DATA FOR THE TASK =>
════════
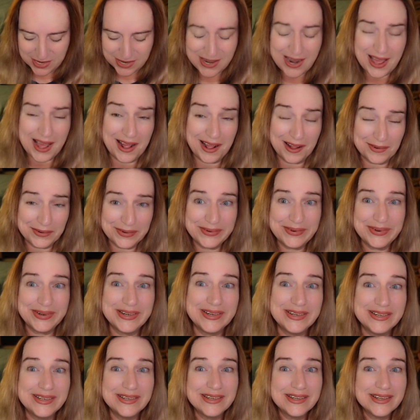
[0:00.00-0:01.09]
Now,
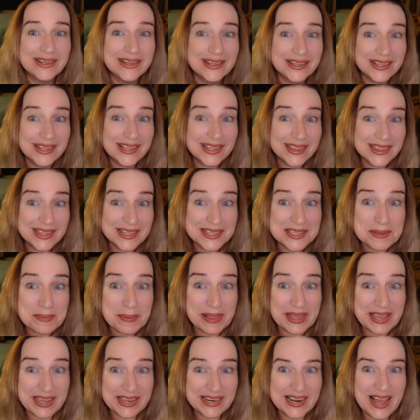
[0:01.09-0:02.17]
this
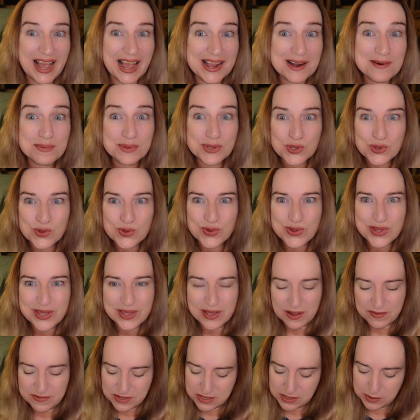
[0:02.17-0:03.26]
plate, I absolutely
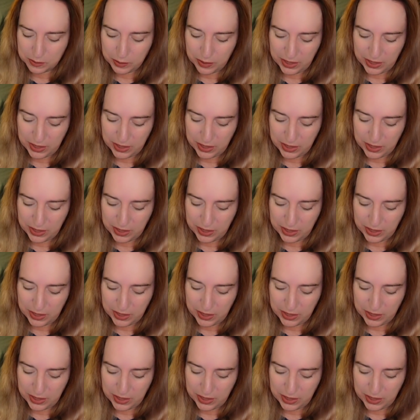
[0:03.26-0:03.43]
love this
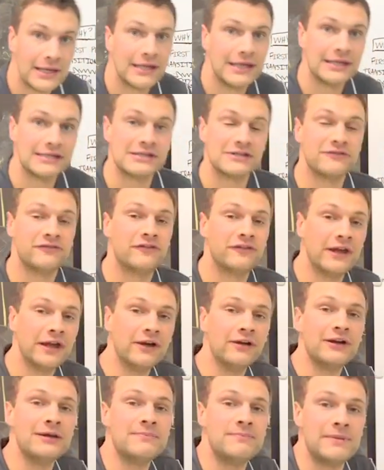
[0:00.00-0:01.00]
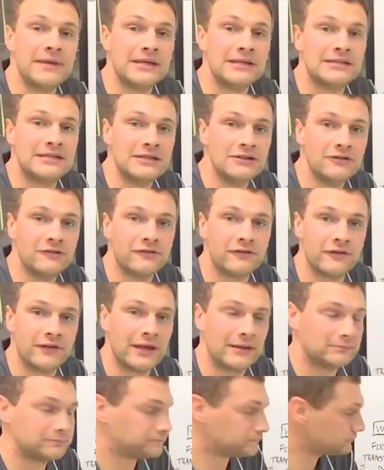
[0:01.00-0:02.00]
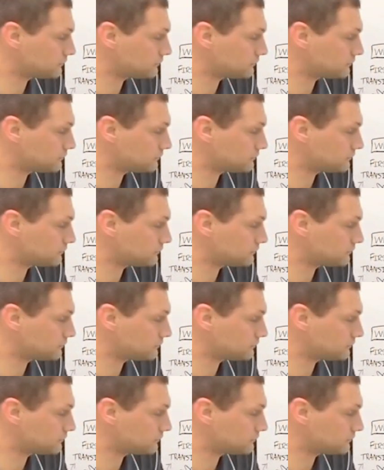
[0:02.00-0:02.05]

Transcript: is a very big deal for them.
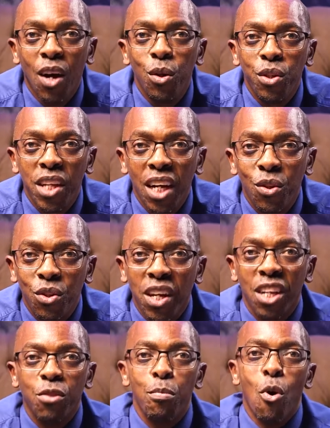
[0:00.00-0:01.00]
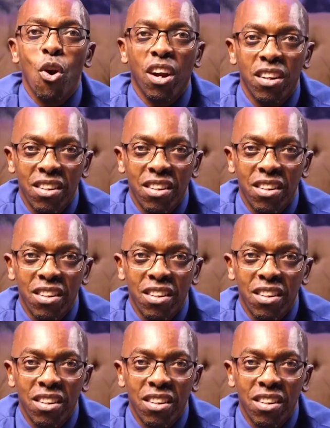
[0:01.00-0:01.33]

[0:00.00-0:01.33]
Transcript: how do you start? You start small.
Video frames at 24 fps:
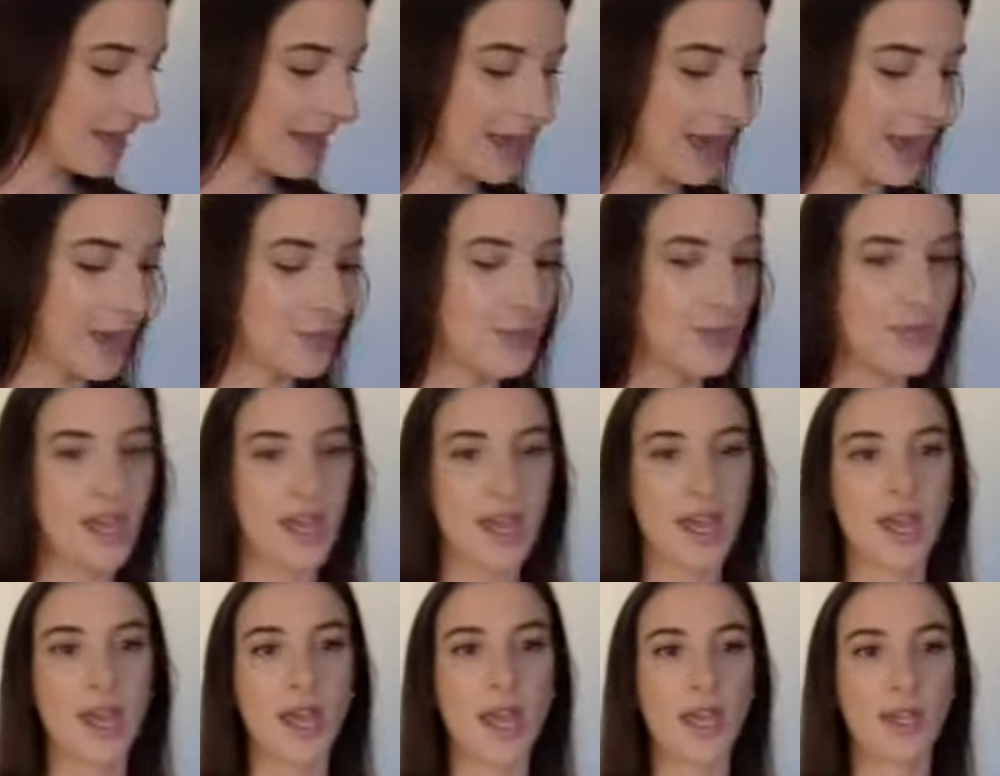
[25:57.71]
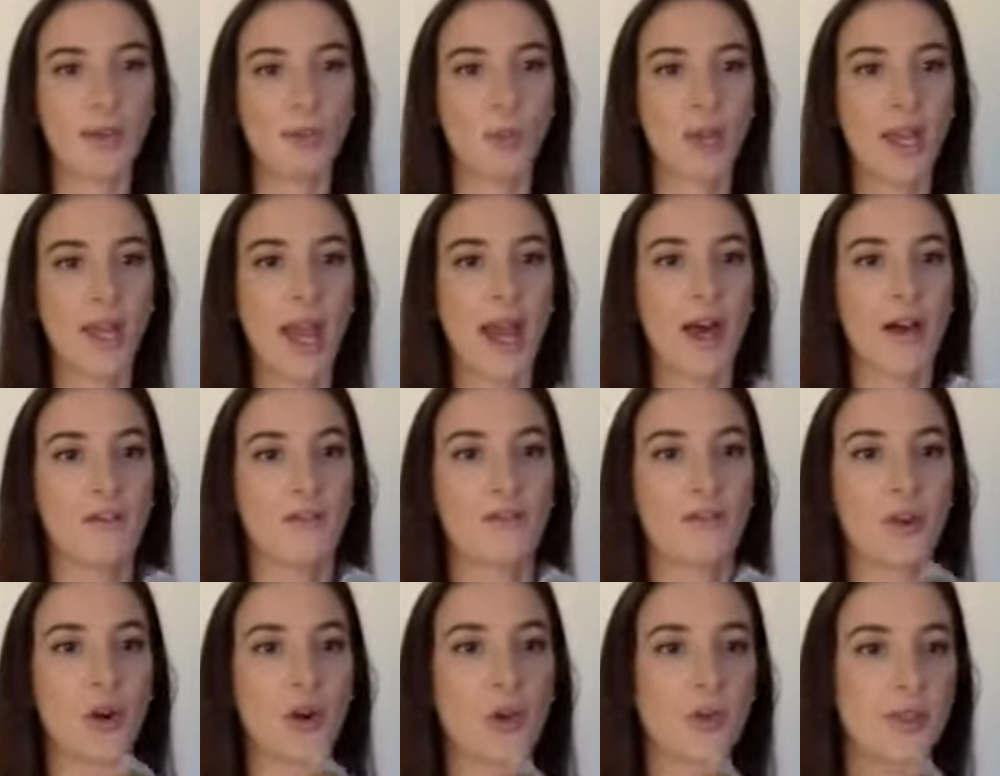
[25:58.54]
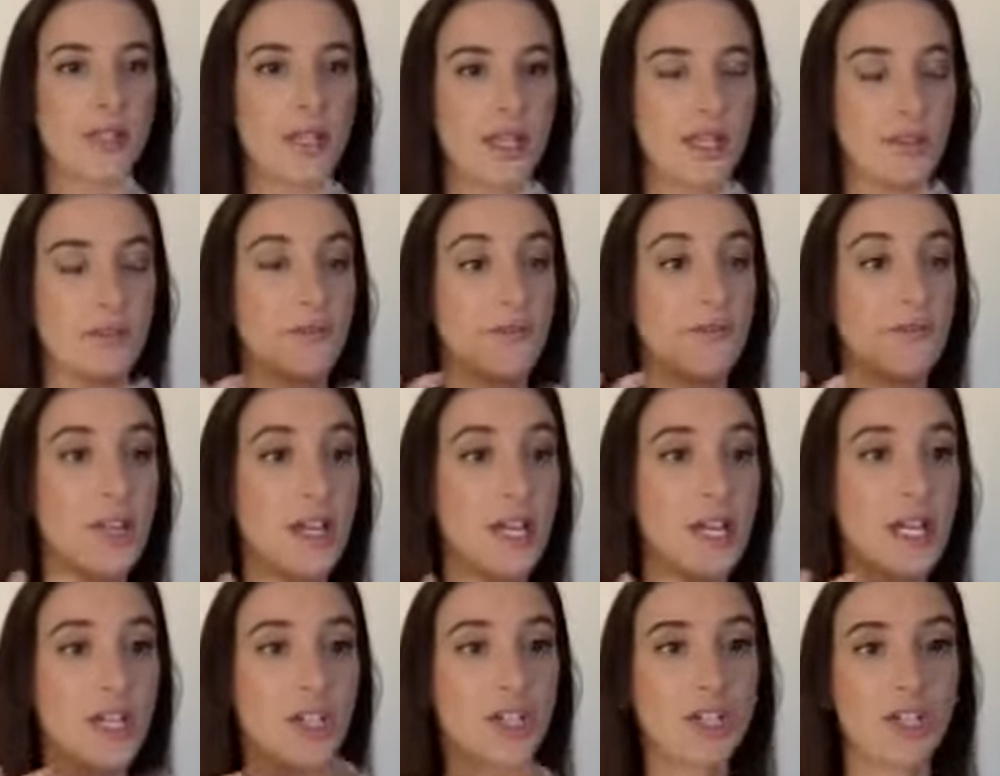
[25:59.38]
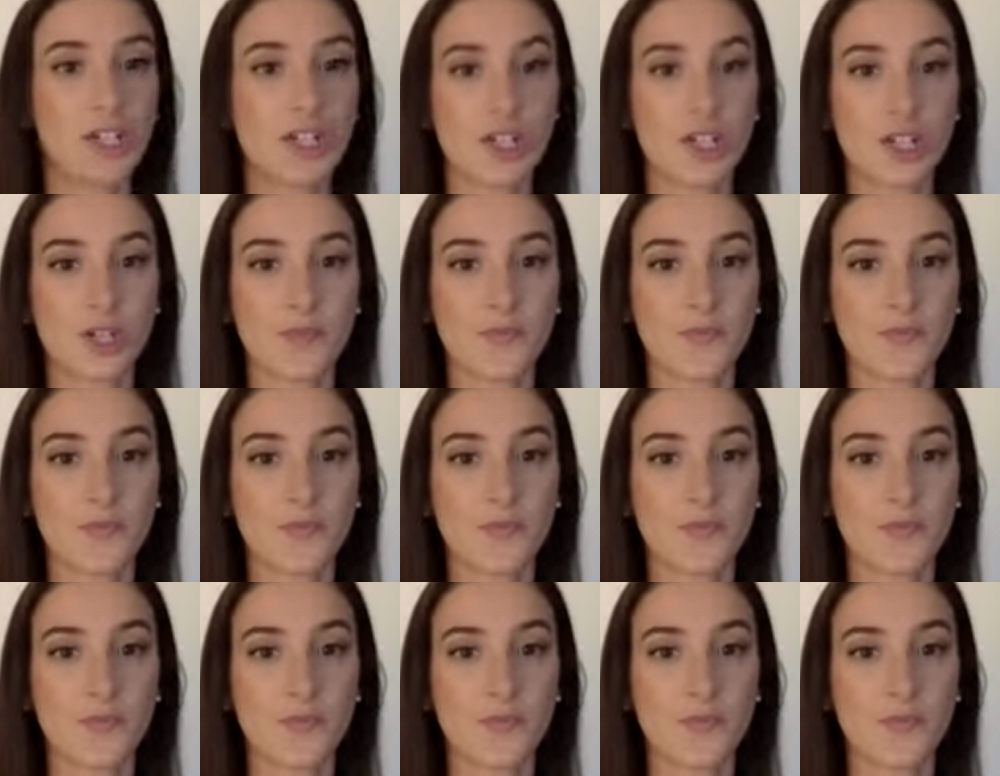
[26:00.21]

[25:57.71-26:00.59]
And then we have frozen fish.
════════
EXERCISE BRIEF =>
The listing above should be transcribed word for word, with its pictures left out.

EXPECTED ANSWER =>
[0:00.00-0:01.09]
Now,
[0:01.09-0:02.17]
this
[0:02.17-0:03.26]
plate, I absolutely
[0:03.26-0:03.43]
love this
[0:00.00-0:01.00]
[0:01.00-0:02.00]
[0:02.00-0:02.05]

Transcript: is a very big deal for them.
[0:00.00-0:01.00]
[0:01.00-0:01.33]

[0:00.00-0:01.33]
Transcript: how do you start? You start small.
Video frames at 24 fps:
[25:57.71]
[25:58.54]
[25:59.38]
[26:00.21]

[25:57.71-26:00.59]
And then we have frozen fish.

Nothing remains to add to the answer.